PART THREE

ENERGY

The company is us. I mean myself and 100,000 other colleagues of mine. If we’re excited, knowing what we want to do, aligned, inspired, moving forward, learning, attracting better people than we are, all the time, [then] the company is moving in that direction. It’s progressing. It’s growing.

—Carlos Brito, CEO, AB InBev

No one ever washes a rental car.

Unless you feel real ownership—real connection—you will never devote the extra energy needed to make something better. The same is true in business. Unless your employees feel engaged, even inspired, by the work they are doing, they will not invest their discretionary energy in the company, its customers, or its success.

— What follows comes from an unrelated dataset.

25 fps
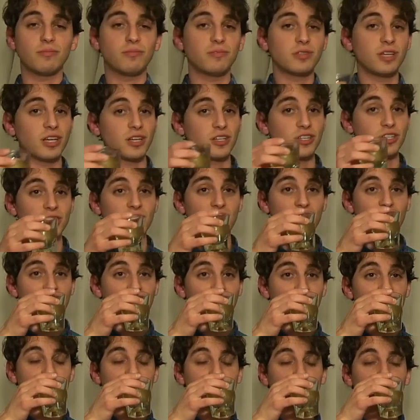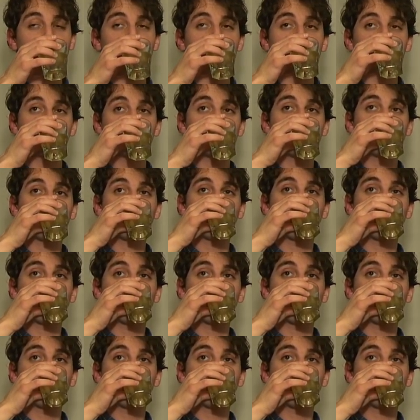Take a sniff out of this glass.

In this part of the book, we introduce the third factor affecting performance. As it turns out, organizational energy is the single most powerful factor we measured, raising the average company twenty-four points on the productivity index.

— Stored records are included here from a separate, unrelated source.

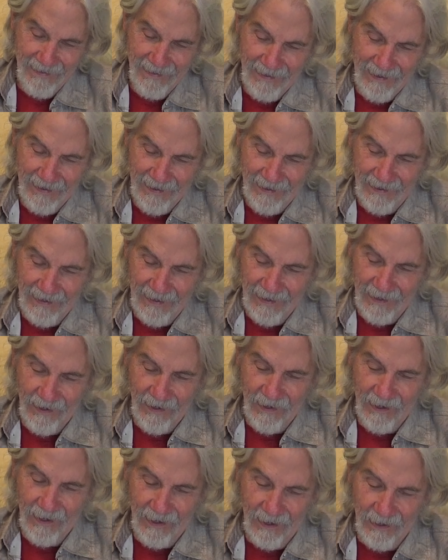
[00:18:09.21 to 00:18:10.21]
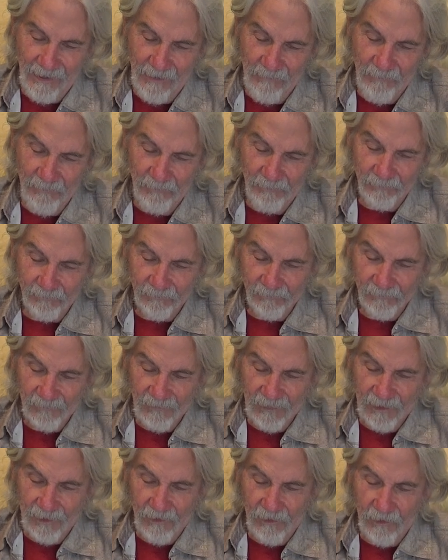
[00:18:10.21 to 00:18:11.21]
uh,
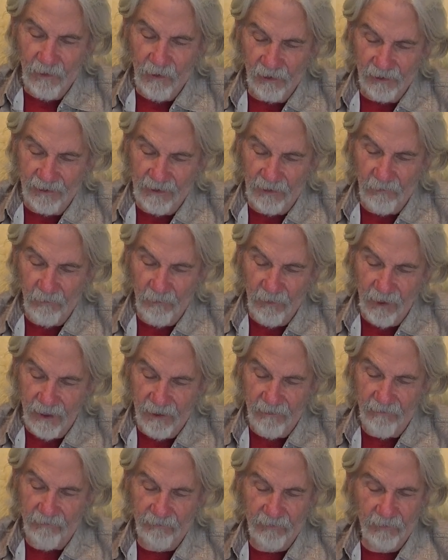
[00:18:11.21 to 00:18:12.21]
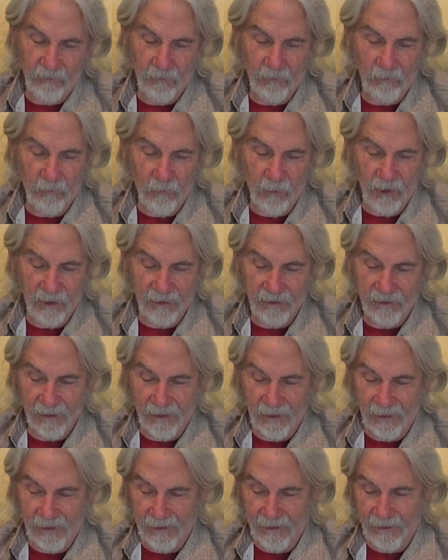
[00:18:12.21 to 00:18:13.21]
or get rid of what
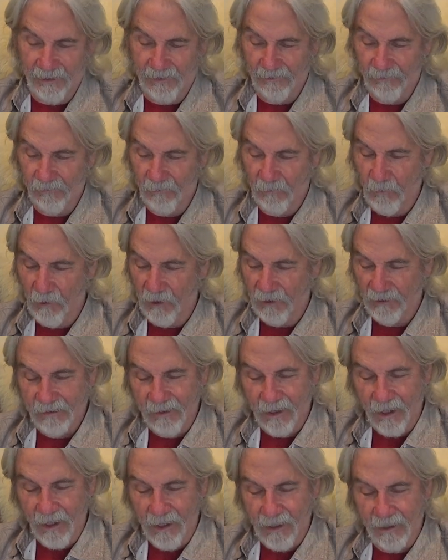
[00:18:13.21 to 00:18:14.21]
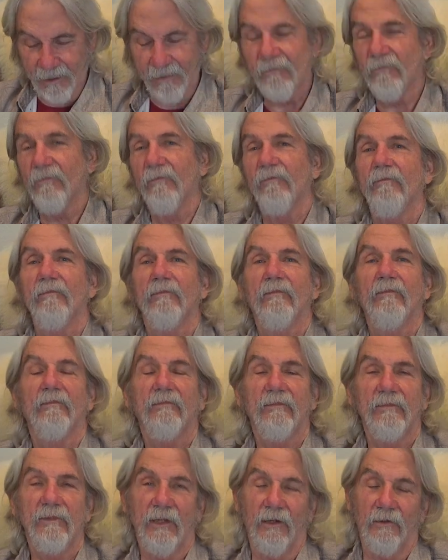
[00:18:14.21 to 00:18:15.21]
uh, what God,
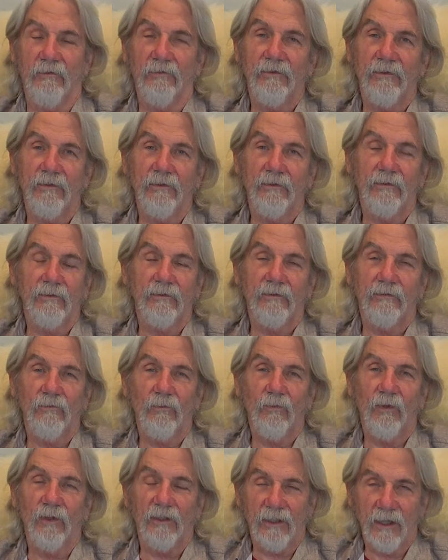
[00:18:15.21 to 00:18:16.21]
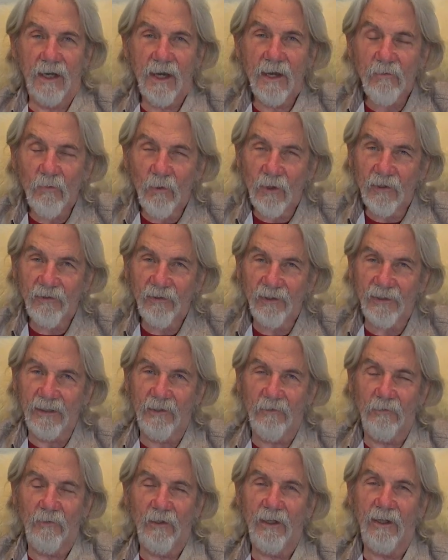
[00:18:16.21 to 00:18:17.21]
you know, what God wants to
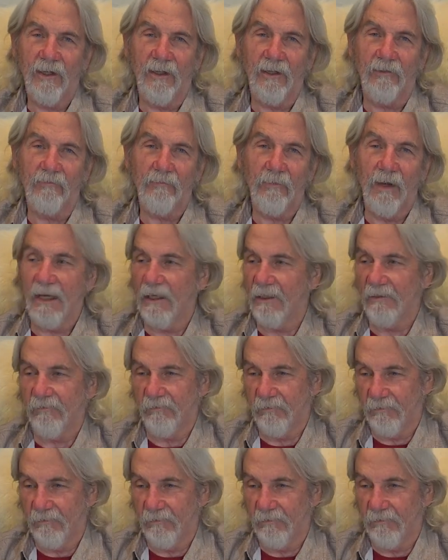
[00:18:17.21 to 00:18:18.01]
get rid of by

Energy is intangible, but we all know it when we see it. Engaged employees bring commitment and enthusiasm to their work and apply it to their jobs every day. Some companies’ cultures seem almost to generate energy. And high-energy organizations can accomplish amazing things. (Ever check out the “Best Places to Work” lists? Most of those companies deliver dramatically better financial results than others.) Engagement and a strong culture multiply the impact of your company’s two scarcest resources, time and talent. They allow you to punch above your weight, to accomplish more with less.

Chapter 6 focuses on engagement, which has been an intractable problem for most companies. Our survey found that the average company engages barely a third of its workforce and must put up with nearly a tenth who are actively dissatisfied. While we expected to see engagement correlated with productivity, we were surprised by two things. One was the size of the multiplier: engagement really makes a difference. The other was the gains that come from what our respondents saw as inspired employees. The survey indicates that inspired employees are 90 percent more productive than engaged employees, and more than twice as productive as employees who are merely satisfied.

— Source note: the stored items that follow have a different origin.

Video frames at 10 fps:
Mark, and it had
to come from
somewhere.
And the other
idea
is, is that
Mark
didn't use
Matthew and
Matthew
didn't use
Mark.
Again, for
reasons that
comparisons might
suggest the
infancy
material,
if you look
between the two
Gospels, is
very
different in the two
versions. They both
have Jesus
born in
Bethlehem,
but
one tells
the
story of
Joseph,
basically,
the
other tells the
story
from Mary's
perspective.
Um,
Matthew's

Chapter 7 goes on to examine culture. A great culture creates employee energy; a toxic one destroys it. Think back to how you felt every time you started a new job or a new assignment. You were full of optimism about what you could accomplish. Some companies manage to sustain that kind of spirit through people’s entire careers. Every day brings new challenges and opportunities, and your energy builds over time as you work with other talented people to accomplish more than you thought possible. In other companies, alas, the new-employee spirit vanishes within weeks. Chapter 7 will show how the best companies’ cultures channel employees’ energy to achieve remarkable outcomes—and how you can reawaken that kind of culture in your company.